┌──
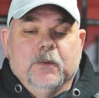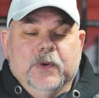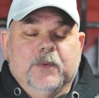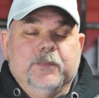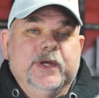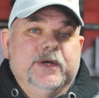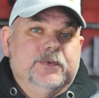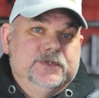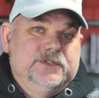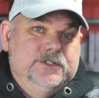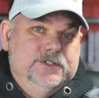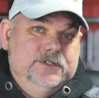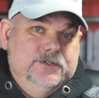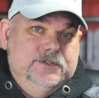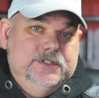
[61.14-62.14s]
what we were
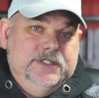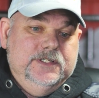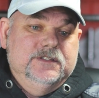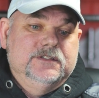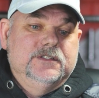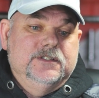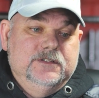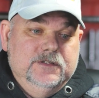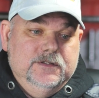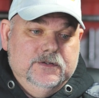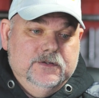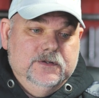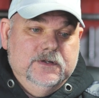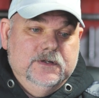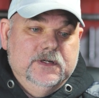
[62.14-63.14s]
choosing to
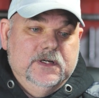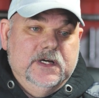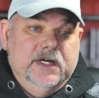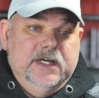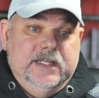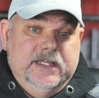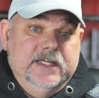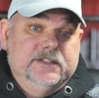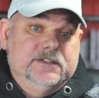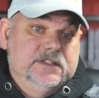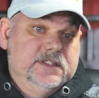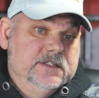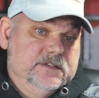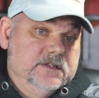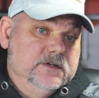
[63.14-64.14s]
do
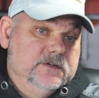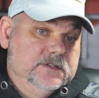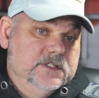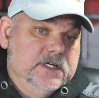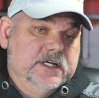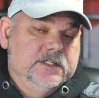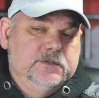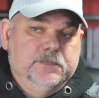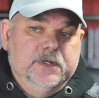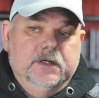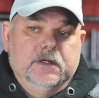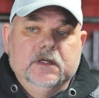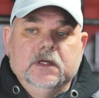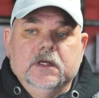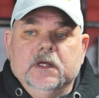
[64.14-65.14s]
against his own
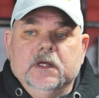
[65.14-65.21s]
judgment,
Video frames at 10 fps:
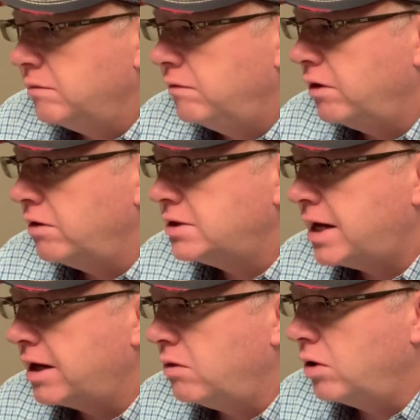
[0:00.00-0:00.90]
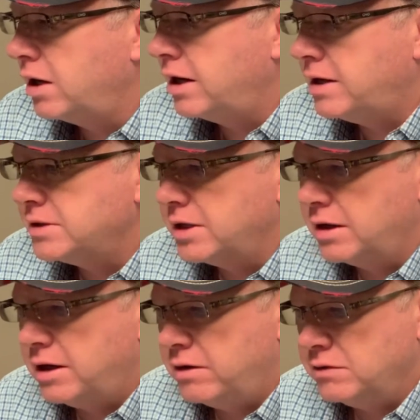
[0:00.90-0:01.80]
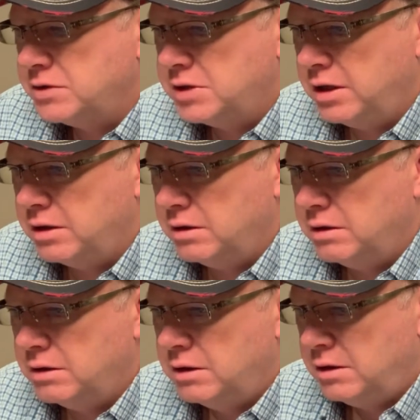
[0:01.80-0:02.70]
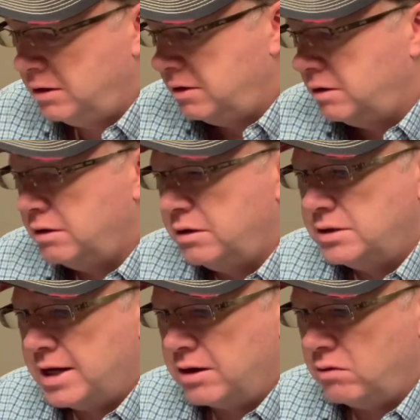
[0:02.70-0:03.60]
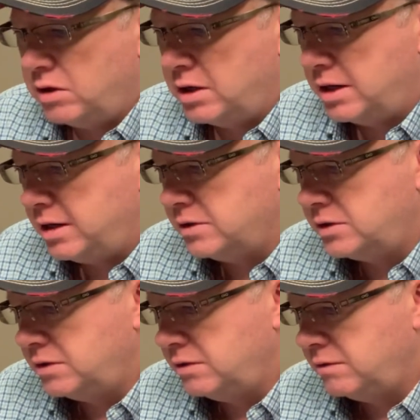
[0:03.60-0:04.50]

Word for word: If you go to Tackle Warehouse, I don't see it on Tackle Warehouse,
└──
- _Exercise goal_: Please retype, exactly as they appear, the lines from the one with "[0:00.00-0:00.90]" through the final line of the material, both included, and drop any pictures.

- _Result_:
[0:00.00-0:00.90]
[0:00.90-0:01.80]
[0:01.80-0:02.70]
[0:02.70-0:03.60]
[0:03.60-0:04.50]

Word for word: If you go to Tackle Warehouse, I don't see it on Tackle Warehouse,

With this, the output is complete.